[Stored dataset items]
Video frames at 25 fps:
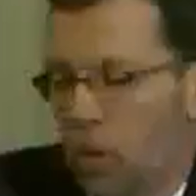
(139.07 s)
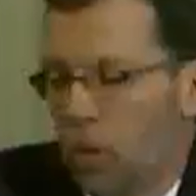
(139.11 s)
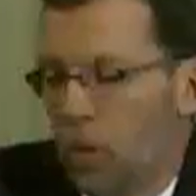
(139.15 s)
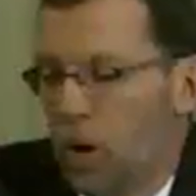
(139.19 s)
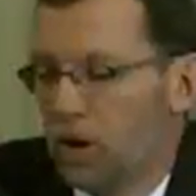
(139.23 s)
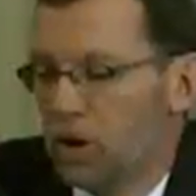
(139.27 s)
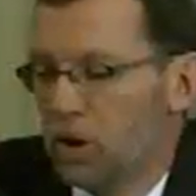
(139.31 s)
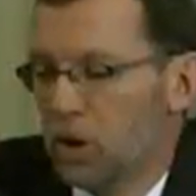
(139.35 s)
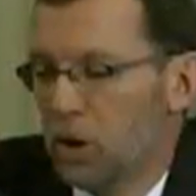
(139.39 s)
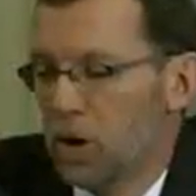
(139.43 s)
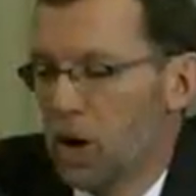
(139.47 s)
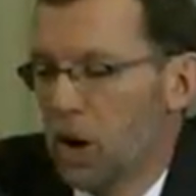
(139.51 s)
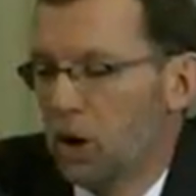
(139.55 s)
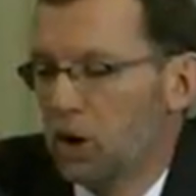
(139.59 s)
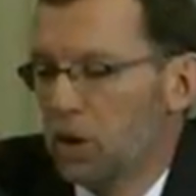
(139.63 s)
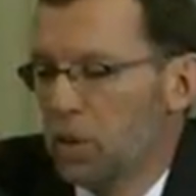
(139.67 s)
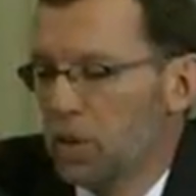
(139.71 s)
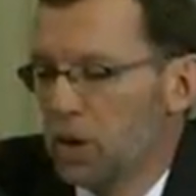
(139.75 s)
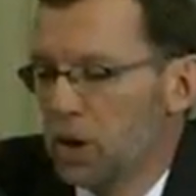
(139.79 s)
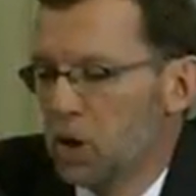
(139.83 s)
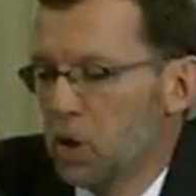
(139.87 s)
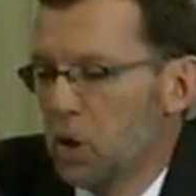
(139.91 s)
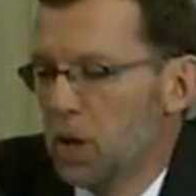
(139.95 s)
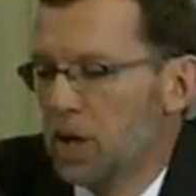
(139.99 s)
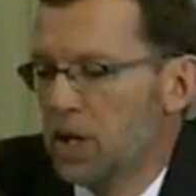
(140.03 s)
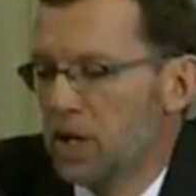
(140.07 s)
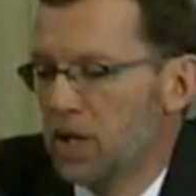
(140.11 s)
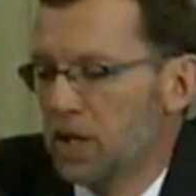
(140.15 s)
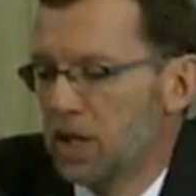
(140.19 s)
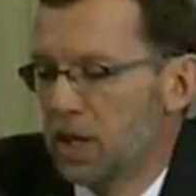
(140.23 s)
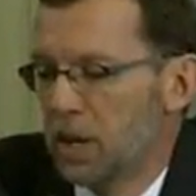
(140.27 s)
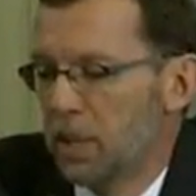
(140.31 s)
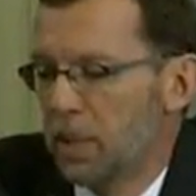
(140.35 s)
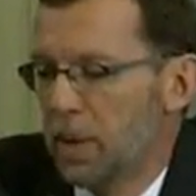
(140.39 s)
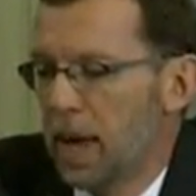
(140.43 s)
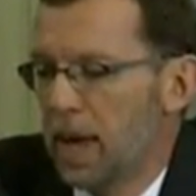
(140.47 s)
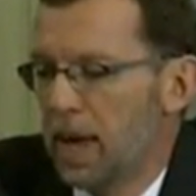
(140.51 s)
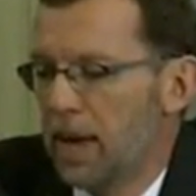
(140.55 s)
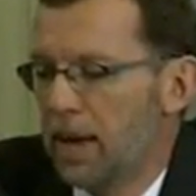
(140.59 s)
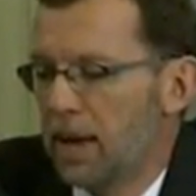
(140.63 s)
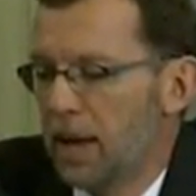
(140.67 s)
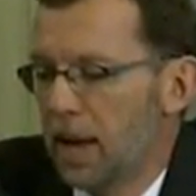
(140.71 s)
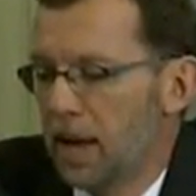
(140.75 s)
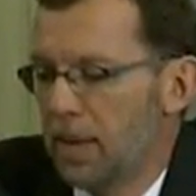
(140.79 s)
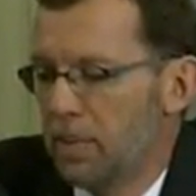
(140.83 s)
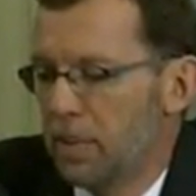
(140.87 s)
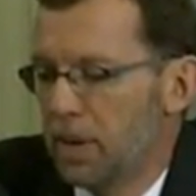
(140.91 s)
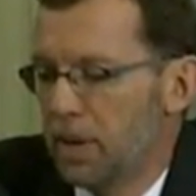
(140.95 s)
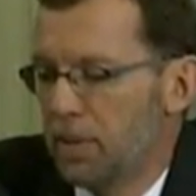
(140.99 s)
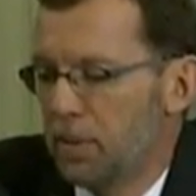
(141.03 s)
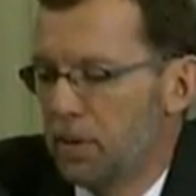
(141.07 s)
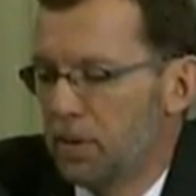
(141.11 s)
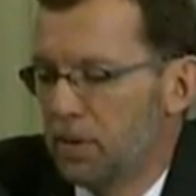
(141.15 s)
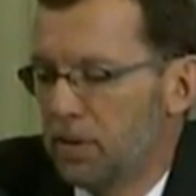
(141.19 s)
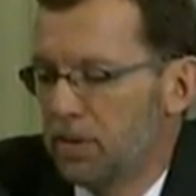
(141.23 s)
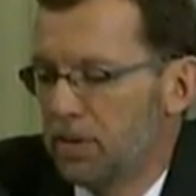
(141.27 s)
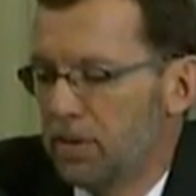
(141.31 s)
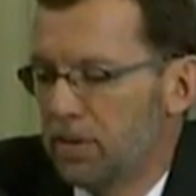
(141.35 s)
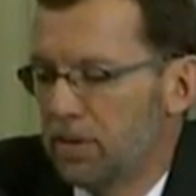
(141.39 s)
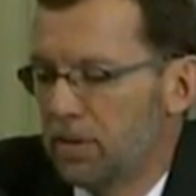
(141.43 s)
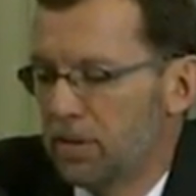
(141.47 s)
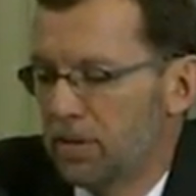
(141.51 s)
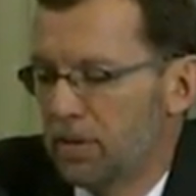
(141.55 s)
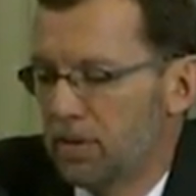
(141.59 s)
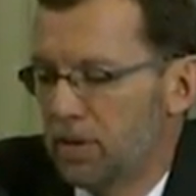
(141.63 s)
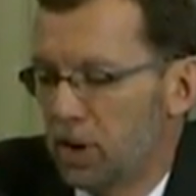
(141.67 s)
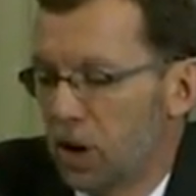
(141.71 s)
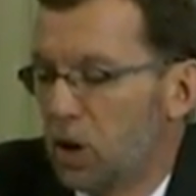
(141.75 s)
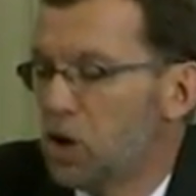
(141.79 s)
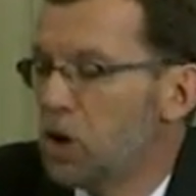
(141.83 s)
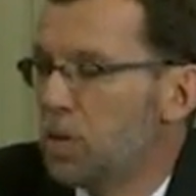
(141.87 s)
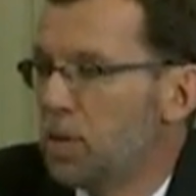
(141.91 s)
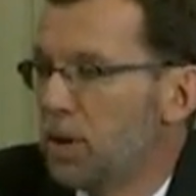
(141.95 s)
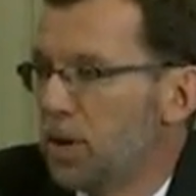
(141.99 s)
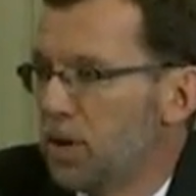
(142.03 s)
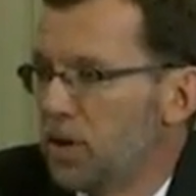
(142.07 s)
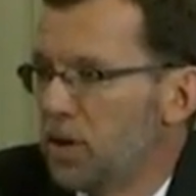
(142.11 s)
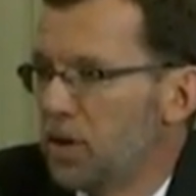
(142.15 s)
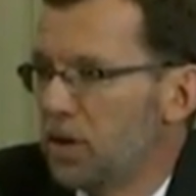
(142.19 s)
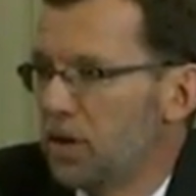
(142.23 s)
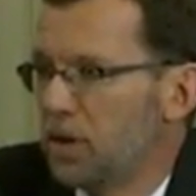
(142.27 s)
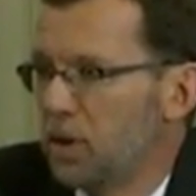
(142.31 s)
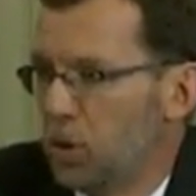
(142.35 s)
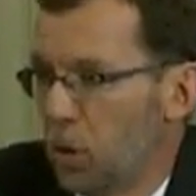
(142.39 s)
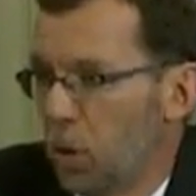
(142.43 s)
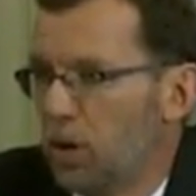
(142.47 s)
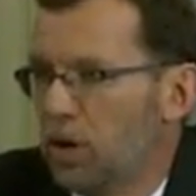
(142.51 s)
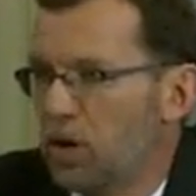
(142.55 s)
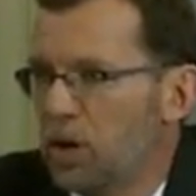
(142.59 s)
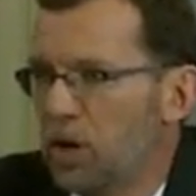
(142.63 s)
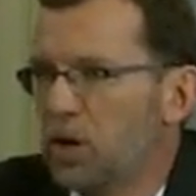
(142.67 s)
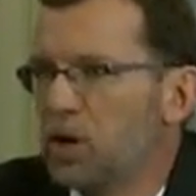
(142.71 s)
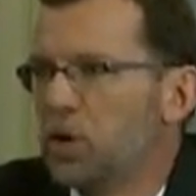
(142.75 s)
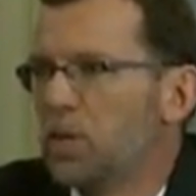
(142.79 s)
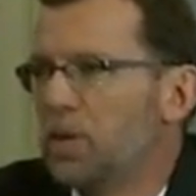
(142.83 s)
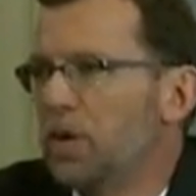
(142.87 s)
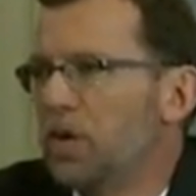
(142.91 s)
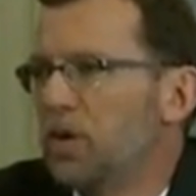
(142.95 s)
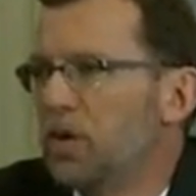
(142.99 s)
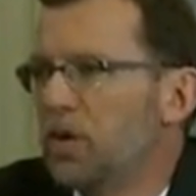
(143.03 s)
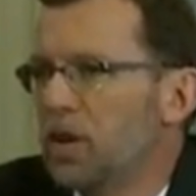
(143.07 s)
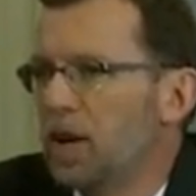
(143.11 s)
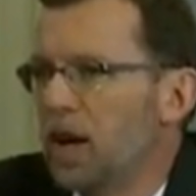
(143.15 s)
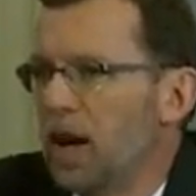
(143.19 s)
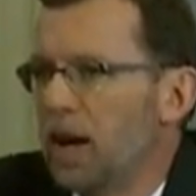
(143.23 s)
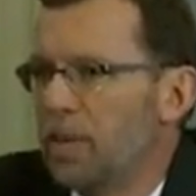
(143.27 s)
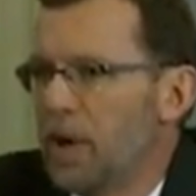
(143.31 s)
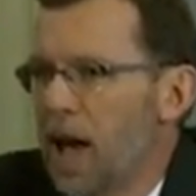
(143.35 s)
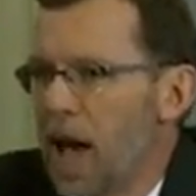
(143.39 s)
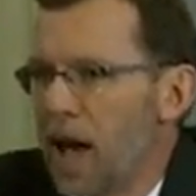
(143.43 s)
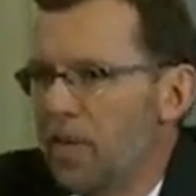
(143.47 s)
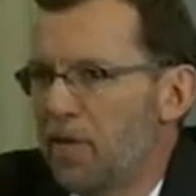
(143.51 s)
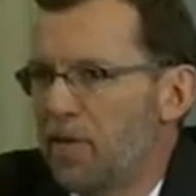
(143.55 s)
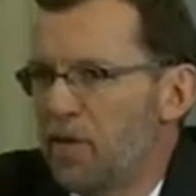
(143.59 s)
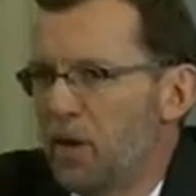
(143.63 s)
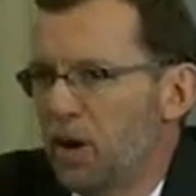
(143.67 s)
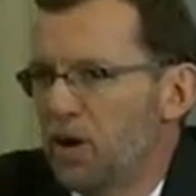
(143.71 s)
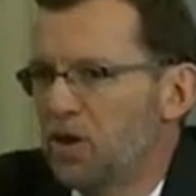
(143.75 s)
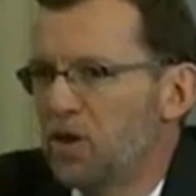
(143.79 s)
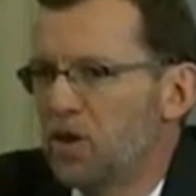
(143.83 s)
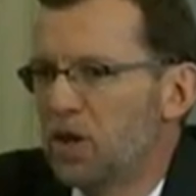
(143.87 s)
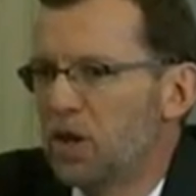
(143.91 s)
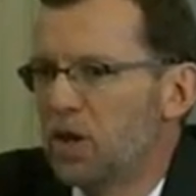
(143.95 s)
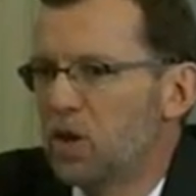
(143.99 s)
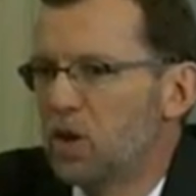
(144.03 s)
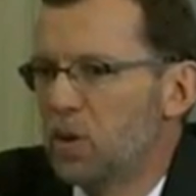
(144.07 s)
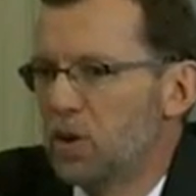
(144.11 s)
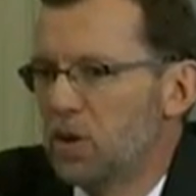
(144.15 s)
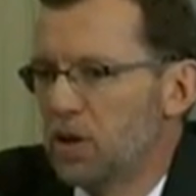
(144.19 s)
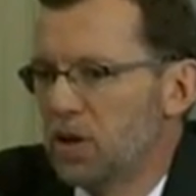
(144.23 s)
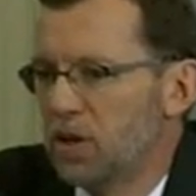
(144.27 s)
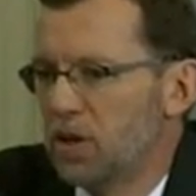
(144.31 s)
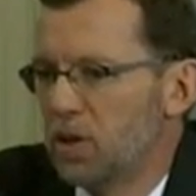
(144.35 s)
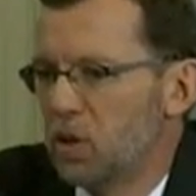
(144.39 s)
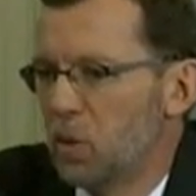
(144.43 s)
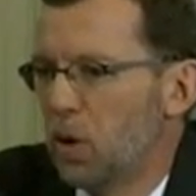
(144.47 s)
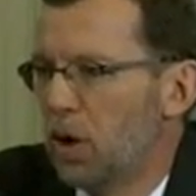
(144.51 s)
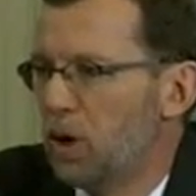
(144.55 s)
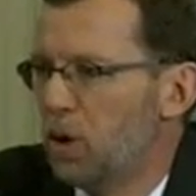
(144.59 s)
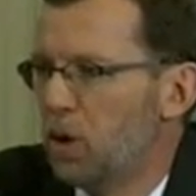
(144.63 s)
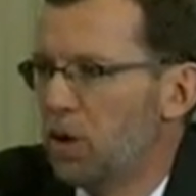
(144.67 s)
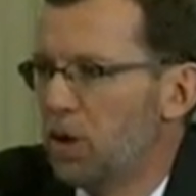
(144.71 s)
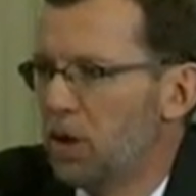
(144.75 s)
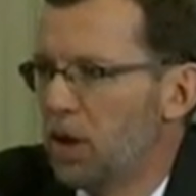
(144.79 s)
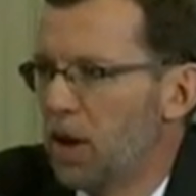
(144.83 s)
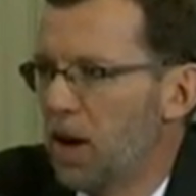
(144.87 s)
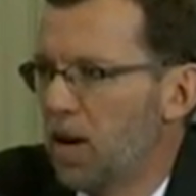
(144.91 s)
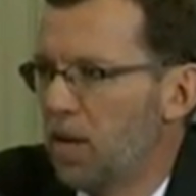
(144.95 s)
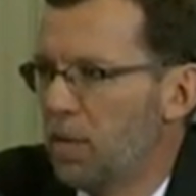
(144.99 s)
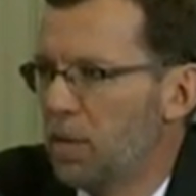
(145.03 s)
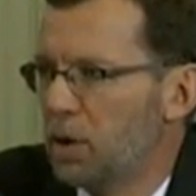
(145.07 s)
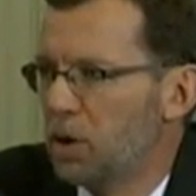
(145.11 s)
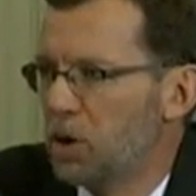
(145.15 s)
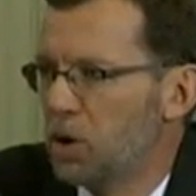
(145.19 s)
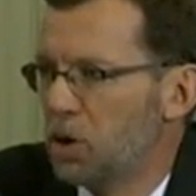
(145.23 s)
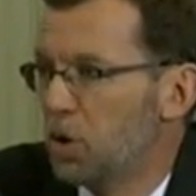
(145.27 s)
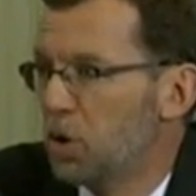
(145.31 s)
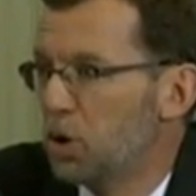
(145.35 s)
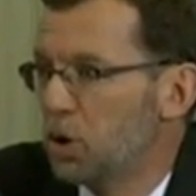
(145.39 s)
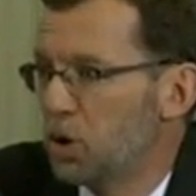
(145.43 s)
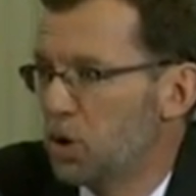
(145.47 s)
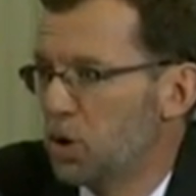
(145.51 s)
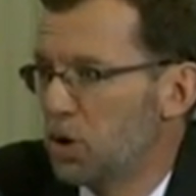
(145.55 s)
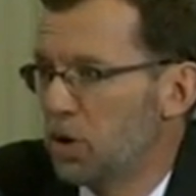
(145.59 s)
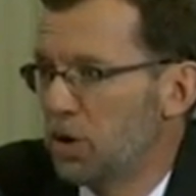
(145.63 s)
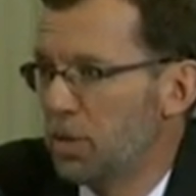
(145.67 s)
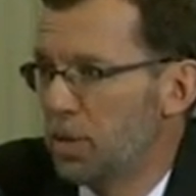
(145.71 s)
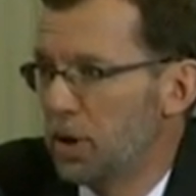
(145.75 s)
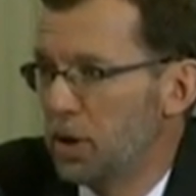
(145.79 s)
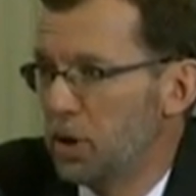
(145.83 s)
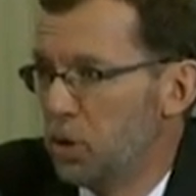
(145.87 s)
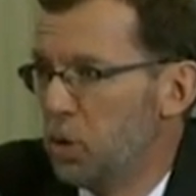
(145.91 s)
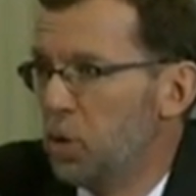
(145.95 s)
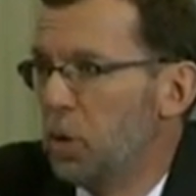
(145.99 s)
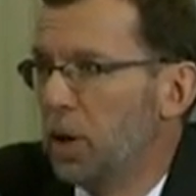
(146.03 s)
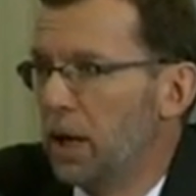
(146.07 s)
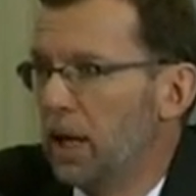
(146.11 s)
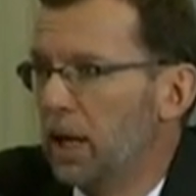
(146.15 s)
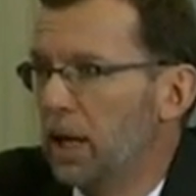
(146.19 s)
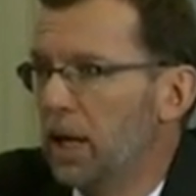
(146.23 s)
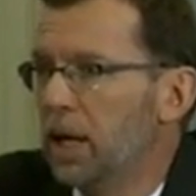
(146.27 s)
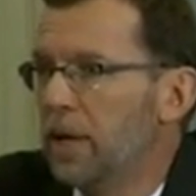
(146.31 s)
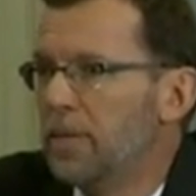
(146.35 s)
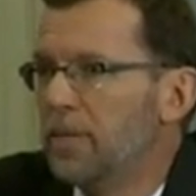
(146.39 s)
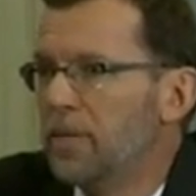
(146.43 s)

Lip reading: Well, so the ultimate choices depend on people's judgments, your judgments, on behalf of your constituents as to what you think the government should and shouldn't be doing.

* _PROBLEM DESCRIPTION_
Transcribe each record exactly as it stands, setting aside any pictures.

* _YOUR SOLUTION_
Video frames at 25 fps:
(139.07 s)
(139.11 s)
(139.15 s)
(139.19 s)
(139.23 s)
(139.27 s)
(139.31 s)
(139.35 s)
(139.39 s)
(139.43 s)
(139.47 s)
(139.51 s)
(139.55 s)
(139.59 s)
(139.63 s)
(139.67 s)
(139.71 s)
(139.75 s)
(139.79 s)
(139.83 s)
(139.87 s)
(139.91 s)
(139.95 s)
(139.99 s)
(140.03 s)
(140.07 s)
(140.11 s)
(140.15 s)
(140.19 s)
(140.23 s)
(140.27 s)
(140.31 s)
(140.35 s)
(140.39 s)
(140.43 s)
(140.47 s)
(140.51 s)
(140.55 s)
(140.59 s)
(140.63 s)
(140.67 s)
(140.71 s)
(140.75 s)
(140.79 s)
(140.83 s)
(140.87 s)
(140.91 s)
(140.95 s)
(140.99 s)
(141.03 s)
(141.07 s)
(141.11 s)
(141.15 s)
(141.19 s)
(141.23 s)
(141.27 s)
(141.31 s)
(141.35 s)
(141.39 s)
(141.43 s)
(141.47 s)
(141.51 s)
(141.55 s)
(141.59 s)
(141.63 s)
(141.67 s)
(141.71 s)
(141.75 s)
(141.79 s)
(141.83 s)
(141.87 s)
(141.91 s)
(141.95 s)
(141.99 s)
(142.03 s)
(142.07 s)
(142.11 s)
(142.15 s)
(142.19 s)
(142.23 s)
(142.27 s)
(142.31 s)
(142.35 s)
(142.39 s)
(142.43 s)
(142.47 s)
(142.51 s)
(142.55 s)
(142.59 s)
(142.63 s)
(142.67 s)
(142.71 s)
(142.75 s)
(142.79 s)
(142.83 s)
(142.87 s)
(142.91 s)
(142.95 s)
(142.99 s)
(143.03 s)
(143.07 s)
(143.11 s)
(143.15 s)
(143.19 s)
(143.23 s)
(143.27 s)
(143.31 s)
(143.35 s)
(143.39 s)
(143.43 s)
(143.47 s)
(143.51 s)
(143.55 s)
(143.59 s)
(143.63 s)
(143.67 s)
(143.71 s)
(143.75 s)
(143.79 s)
(143.83 s)
(143.87 s)
(143.91 s)
(143.95 s)
(143.99 s)
(144.03 s)
(144.07 s)
(144.11 s)
(144.15 s)
(144.19 s)
(144.23 s)
(144.27 s)
(144.31 s)
(144.35 s)
(144.39 s)
(144.43 s)
(144.47 s)
(144.51 s)
(144.55 s)
(144.59 s)
(144.63 s)
(144.67 s)
(144.71 s)
(144.75 s)
(144.79 s)
(144.83 s)
(144.87 s)
(144.91 s)
(144.95 s)
(144.99 s)
(145.03 s)
(145.07 s)
(145.11 s)
(145.15 s)
(145.19 s)
(145.23 s)
(145.27 s)
(145.31 s)
(145.35 s)
(145.39 s)
(145.43 s)
(145.47 s)
(145.51 s)
(145.55 s)
(145.59 s)
(145.63 s)
(145.67 s)
(145.71 s)
(145.75 s)
(145.79 s)
(145.83 s)
(145.87 s)
(145.91 s)
(145.95 s)
(145.99 s)
(146.03 s)
(146.07 s)
(146.11 s)
(146.15 s)
(146.19 s)
(146.23 s)
(146.27 s)
(146.31 s)
(146.35 s)
(146.39 s)
(146.43 s)

Lip reading: Well, so the ultimate choices depend on people's judgments, your judgments, on behalf of your constituents as to what you think the government should and shouldn't be doing.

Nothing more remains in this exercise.